#!/usr/bin/env python
# coding: utf-8

# In[1]:


import numpy as np
import scipy.io
from sklearn import preprocessing
from sklearn import cross_validation
from sklearn import manifold
import matplotlib
import matplotlib.pyplot as plt
import numpy.linalg as lin
get_ipython().run_line_magic('matplotlib', 'inline')


# In[2]:


fileidxJW11 = scipy.io.loadmat("/Users/corbinrosset/Dropbox/XRMB/DATA/FILEIDX/fileidxJW11.mat")
fileidxJW13 = scipy.io.loadmat("/Users/corbinrosset/Dropbox/XRMB/DATA/FILEIDX/fileidxJW13.mat")
fileidxJW24 = scipy.io.loadmat("/Users/corbinrosset/Dropbox/XRMB/DATA/FILEIDX/fileidxJW24.mat")
fileidxJW30 = scipy.io.loadmat("/Users/corbinrosset/Dropbox/XRMB/DATA/FILEIDX/fileidxJW30.mat")

JW11 = scipy.io.loadmat("/Users/corbinrosset/Dropbox/XRMB/DATA/MAT/JW11[numfr1=7,numfr2=7].mat")
JW13 = scipy.io.loadmat("/Users/corbinrosset/Dropbox/XRMB/DATA/MAT/JW13[numfr1=7,numfr2=7].mat")
JW24 = scipy.io.loadmat("/Users/corbinrosset/Dropbox/XRMB/DATA/MAT/JW24[numfr1=7,numfr2=7].mat")
JW30 = scipy.io.loadmat("/Users/corbinrosset/Dropbox/XRMB/DATA/MAT/JW30[numfr1=7,numfr2=7].mat")


# In[34]:


#generate manageable 2d data

def generateData(numGaussians=3, numTraining=5000, numTesting=1000):
    #numGaussians = 5 #also the number of classes
    #N = 5000 #num training examples per class
    #T = 1000 #num testing examples per class
    gaussians = []
    test = []
    for i in range(numGaussians):
        mean = 10 * np.random.randn(2)
        cov = np.random.randint(10, size=(2, 2))
        x_train = np.random.multivariate_normal(mean, cov, N).T
        x_test = np.random.multivariate_normal(mean, cov, T).T
        plt.plot(x_train[0], x_train[1], 'x')
        gaussians.append(x_train) #train data
        test.append(x_test) #test data

    #format and plot the training data X, and test data X_test
    plt.axis('equal')
    plt.title('Training Data')
    plt.show()
    X_separated = np.array(gaussians) # shape #(3, 2, N) for 3 classes of N 2-D points each
    X = np.concatenate(X_separated, axis=1) #shape (2, 3*N)
    X_test = np.concatenate(test, axis = 1)
    X = X.T
    X_test = X_test.T

    #create data labels for training set X and test set X_test
    y, y_test = [], []
    for n in range(numGaussians):
        y = y + [n for i in range(N)]
        y_test = y_test + [n for i in range(T)]

    y = np.array(y)
    y_test = np.array(y_test)
    return X, X_test, y, y_test


# In[103]:


### do LDA computations by hand ###
#compute means of each class (empirical)

X, X_test, y, y_test = generateData(5, 5000, 1000)
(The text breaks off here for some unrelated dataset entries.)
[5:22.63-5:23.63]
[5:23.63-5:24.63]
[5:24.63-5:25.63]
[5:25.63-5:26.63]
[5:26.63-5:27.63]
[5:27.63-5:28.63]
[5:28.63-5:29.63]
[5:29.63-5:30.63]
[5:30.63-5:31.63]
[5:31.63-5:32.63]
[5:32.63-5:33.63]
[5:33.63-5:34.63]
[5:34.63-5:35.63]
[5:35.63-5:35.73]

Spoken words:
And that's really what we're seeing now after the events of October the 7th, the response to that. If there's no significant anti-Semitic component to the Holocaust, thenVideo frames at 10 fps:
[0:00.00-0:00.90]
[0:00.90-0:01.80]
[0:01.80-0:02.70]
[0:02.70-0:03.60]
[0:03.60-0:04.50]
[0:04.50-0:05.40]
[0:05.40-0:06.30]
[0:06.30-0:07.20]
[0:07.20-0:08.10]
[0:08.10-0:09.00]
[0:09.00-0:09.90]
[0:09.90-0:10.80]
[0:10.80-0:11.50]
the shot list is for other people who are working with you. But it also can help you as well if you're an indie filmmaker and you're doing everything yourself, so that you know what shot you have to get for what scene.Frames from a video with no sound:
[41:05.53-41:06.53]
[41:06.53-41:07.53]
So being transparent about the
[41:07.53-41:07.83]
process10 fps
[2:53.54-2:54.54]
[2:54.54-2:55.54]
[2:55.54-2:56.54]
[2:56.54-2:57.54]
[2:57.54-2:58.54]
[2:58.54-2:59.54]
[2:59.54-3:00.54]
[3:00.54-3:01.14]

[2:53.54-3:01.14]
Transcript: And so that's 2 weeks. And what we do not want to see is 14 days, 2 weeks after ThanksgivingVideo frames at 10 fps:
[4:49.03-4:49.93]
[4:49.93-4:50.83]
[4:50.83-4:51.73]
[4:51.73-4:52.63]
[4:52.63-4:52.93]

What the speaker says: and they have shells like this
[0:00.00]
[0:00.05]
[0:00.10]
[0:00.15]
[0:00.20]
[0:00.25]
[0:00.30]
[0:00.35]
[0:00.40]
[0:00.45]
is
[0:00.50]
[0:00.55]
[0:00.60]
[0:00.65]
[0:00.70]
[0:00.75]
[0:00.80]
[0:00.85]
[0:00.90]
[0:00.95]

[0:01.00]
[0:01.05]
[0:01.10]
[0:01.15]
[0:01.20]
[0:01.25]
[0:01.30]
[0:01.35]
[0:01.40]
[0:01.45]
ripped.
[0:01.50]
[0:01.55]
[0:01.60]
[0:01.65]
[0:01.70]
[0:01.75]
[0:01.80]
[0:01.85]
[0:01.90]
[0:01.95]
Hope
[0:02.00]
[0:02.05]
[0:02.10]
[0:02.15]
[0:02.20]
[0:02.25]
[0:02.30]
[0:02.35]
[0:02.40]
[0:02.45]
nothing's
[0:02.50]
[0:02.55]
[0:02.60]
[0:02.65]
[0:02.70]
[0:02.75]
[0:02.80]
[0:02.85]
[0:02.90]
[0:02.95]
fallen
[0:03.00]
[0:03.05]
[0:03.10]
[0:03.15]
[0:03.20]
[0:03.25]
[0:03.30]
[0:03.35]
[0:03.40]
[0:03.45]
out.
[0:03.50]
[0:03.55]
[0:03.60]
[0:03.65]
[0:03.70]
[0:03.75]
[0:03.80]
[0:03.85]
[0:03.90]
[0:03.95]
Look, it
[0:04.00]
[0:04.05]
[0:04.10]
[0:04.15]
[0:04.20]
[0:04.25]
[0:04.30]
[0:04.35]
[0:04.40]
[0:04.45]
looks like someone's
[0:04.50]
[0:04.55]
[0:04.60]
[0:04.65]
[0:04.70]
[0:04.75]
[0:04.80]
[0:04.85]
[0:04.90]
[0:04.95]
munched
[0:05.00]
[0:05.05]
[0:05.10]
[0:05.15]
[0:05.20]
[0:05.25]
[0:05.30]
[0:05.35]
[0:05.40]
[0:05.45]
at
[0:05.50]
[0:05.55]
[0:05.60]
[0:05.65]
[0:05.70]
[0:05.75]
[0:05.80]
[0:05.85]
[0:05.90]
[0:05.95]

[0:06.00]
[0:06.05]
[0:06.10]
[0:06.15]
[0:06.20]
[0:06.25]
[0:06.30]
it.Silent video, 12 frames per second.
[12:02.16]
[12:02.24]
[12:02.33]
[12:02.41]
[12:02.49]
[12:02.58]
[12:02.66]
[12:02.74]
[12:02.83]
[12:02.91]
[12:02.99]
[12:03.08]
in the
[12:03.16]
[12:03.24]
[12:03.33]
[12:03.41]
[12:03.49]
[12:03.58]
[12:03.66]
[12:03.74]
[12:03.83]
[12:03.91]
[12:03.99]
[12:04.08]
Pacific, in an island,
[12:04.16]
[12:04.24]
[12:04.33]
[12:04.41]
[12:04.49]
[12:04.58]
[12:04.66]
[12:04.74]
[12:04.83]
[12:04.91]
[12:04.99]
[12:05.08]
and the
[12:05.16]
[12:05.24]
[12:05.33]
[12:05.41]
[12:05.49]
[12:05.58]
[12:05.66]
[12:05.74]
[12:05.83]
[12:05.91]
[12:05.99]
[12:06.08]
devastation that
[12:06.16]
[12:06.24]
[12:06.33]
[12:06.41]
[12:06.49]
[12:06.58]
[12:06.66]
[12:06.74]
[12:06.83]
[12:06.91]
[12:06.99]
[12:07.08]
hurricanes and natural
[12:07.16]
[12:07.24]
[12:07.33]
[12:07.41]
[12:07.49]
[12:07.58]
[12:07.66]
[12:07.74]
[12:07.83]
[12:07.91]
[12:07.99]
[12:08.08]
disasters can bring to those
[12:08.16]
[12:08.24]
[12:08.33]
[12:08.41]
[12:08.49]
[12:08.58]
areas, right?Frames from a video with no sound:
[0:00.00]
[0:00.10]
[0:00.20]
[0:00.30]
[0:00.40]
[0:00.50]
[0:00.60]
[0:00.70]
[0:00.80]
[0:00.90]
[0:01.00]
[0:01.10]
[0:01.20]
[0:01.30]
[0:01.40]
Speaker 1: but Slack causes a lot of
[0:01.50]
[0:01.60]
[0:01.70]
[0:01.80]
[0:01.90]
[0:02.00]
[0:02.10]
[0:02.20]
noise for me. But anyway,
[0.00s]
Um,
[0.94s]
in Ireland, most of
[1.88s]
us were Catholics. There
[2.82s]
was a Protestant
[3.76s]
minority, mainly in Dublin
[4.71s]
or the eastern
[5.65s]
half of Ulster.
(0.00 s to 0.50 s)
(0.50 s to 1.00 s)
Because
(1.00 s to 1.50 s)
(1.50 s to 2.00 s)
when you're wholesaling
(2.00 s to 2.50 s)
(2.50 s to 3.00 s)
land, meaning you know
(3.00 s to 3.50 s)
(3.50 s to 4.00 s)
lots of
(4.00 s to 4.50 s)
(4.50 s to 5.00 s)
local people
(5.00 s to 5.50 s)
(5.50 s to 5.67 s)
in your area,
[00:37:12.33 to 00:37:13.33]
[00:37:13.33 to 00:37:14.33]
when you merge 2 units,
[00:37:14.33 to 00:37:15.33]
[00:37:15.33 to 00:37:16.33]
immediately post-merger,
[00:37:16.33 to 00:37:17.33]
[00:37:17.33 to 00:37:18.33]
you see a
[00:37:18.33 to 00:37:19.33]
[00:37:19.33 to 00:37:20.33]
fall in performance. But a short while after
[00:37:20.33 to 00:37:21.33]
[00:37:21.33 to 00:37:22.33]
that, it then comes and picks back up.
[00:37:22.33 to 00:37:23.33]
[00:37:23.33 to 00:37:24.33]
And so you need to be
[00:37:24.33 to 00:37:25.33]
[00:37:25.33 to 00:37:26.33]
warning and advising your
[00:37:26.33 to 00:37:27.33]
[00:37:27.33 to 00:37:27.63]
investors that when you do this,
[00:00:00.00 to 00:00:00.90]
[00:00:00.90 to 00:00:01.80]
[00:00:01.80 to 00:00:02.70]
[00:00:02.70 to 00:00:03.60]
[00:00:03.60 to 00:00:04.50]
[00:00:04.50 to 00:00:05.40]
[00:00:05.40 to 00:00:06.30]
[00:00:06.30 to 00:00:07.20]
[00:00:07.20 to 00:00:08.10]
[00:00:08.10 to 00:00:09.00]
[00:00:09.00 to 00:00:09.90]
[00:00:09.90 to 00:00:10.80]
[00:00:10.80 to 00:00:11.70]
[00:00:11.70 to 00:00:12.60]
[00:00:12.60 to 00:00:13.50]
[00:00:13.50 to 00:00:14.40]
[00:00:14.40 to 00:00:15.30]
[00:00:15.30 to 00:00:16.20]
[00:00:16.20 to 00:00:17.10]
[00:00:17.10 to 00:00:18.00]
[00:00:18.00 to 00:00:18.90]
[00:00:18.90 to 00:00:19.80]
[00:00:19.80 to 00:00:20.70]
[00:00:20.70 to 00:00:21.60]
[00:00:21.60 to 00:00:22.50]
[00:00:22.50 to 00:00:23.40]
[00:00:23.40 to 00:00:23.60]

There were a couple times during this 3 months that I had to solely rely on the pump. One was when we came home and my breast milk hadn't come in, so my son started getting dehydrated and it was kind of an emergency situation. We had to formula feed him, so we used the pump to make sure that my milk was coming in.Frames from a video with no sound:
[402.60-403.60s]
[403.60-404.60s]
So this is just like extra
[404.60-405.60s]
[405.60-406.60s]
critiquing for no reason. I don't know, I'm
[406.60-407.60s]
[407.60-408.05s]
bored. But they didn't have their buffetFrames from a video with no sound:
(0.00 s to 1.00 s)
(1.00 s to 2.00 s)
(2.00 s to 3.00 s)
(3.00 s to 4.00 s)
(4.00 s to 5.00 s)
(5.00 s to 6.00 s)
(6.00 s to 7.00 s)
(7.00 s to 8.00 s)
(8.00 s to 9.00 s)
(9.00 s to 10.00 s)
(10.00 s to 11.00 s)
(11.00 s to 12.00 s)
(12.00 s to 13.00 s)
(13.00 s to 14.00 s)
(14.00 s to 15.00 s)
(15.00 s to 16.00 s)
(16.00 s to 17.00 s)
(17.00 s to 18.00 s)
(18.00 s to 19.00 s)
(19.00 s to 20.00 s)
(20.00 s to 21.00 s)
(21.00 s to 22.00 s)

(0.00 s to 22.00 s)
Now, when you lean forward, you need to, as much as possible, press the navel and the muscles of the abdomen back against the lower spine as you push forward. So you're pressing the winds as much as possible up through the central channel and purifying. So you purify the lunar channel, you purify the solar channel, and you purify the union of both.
means =  [np.mean(x, 1) for x in X_separated] #empirical mean of each
mean = np.array(np.mean(means, 0))

#compute within class scatter (covariances)
covariances = np.array([np.cov(x) for x in X_separated]) #within class covariance matrices
S_W = covariances.sum(axis=0) #S_w, the Within-class Scatter matrix (sum of covariance matrices of each class)

#compute between class scatter (means) - sum of outer products of deviations of the class means from universal mean
S_B = numGaussians*N*sum([np.outer((x - mean), (x - mean)) for x in means]) #Between-class Scatter, shape (2, 2) 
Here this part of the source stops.